EXERCISE GOAL. Write out each record below exactly, but not the pictures.

Start of DATA TO EXAMINE

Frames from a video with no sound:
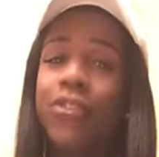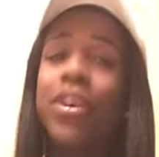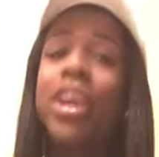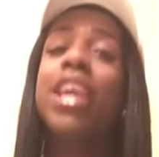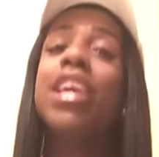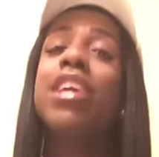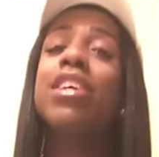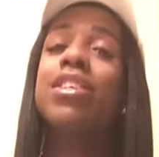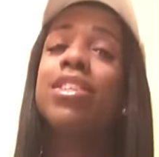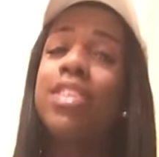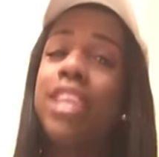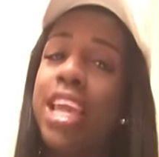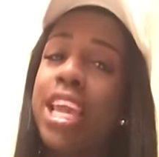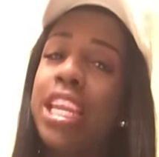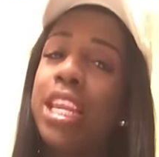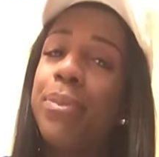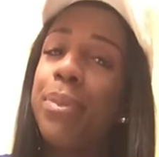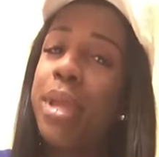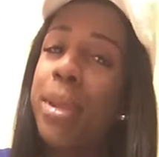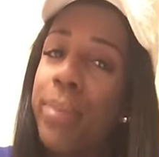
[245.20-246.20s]
for his
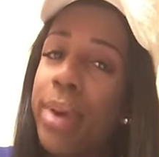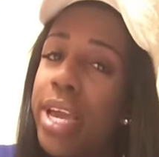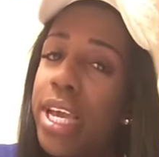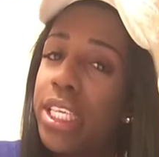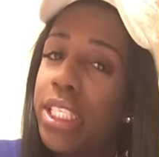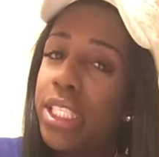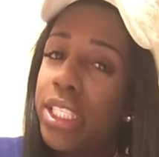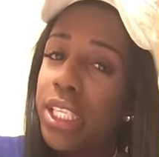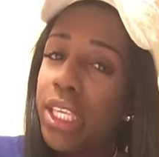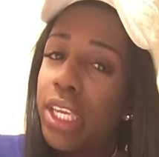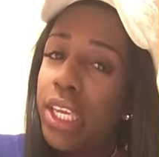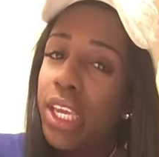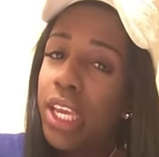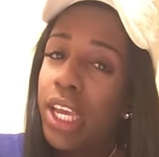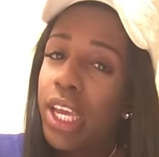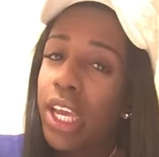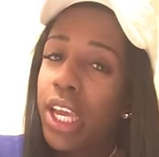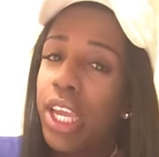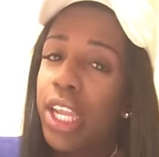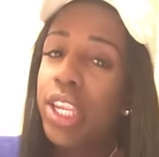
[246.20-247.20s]
dick to be musty.
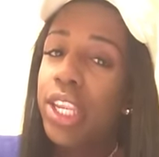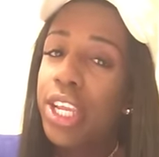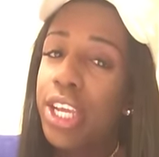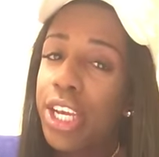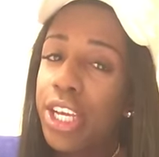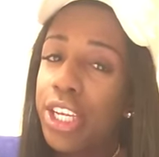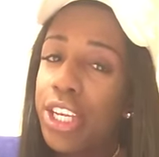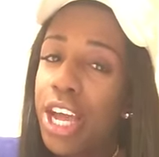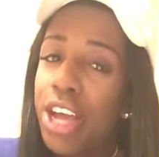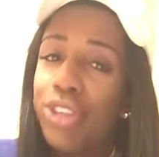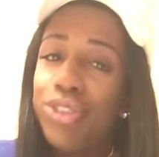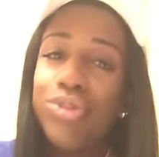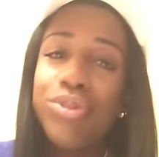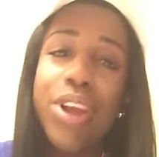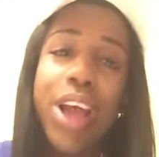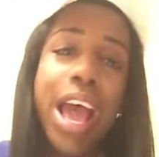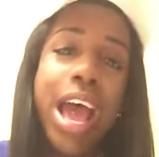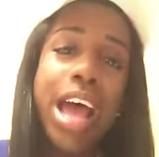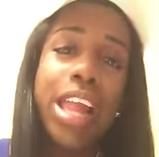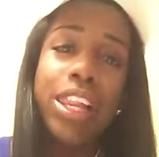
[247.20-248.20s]
Nigga, don't you
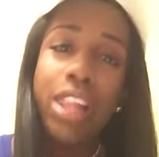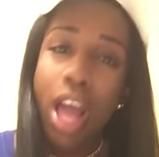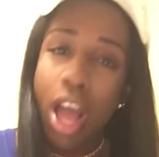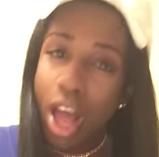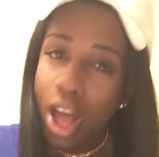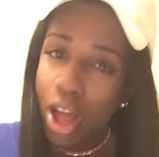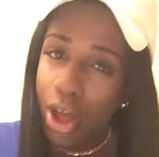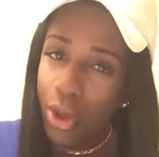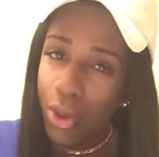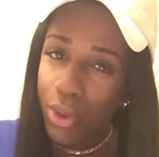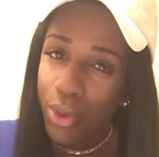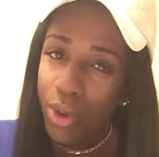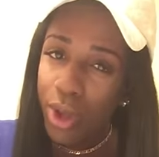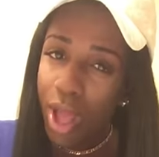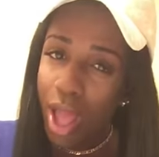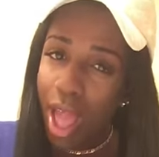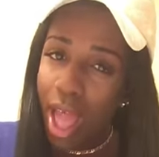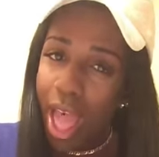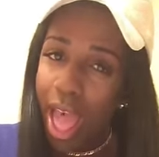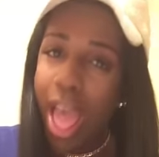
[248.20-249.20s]
know how long
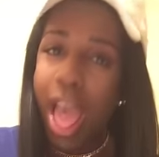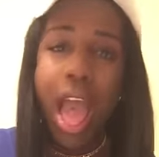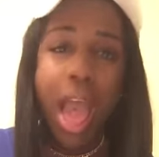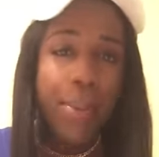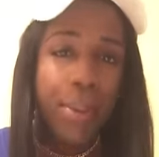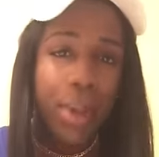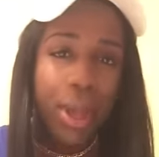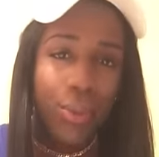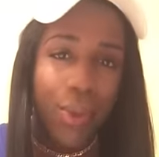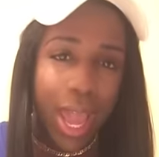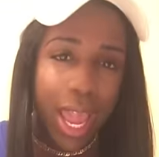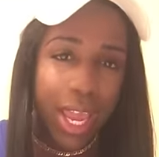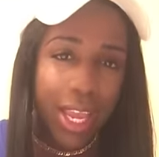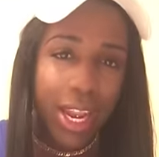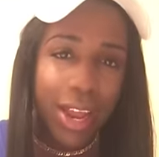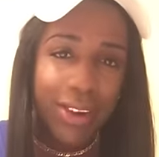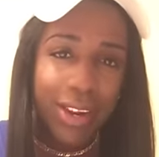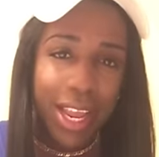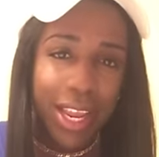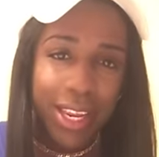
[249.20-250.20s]
I've been
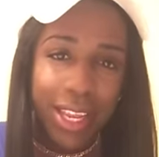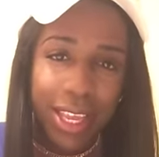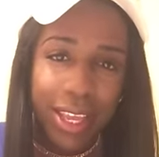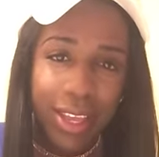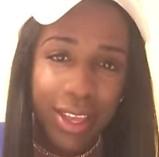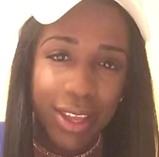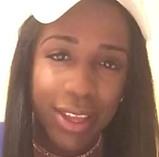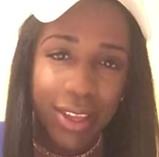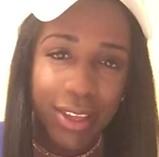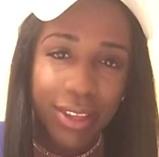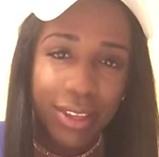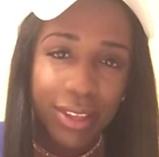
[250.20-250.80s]
waiting on that dick?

End of DATA TO EXAMINE

EXERCISE RESULT.
Frames from a video with no sound:
[245.20-246.20s]
for his
[246.20-247.20s]
dick to be musty.
[247.20-248.20s]
Nigga, don't you
[248.20-249.20s]
know how long
[249.20-250.20s]
I've been
[250.20-250.80s]
waiting on that dick?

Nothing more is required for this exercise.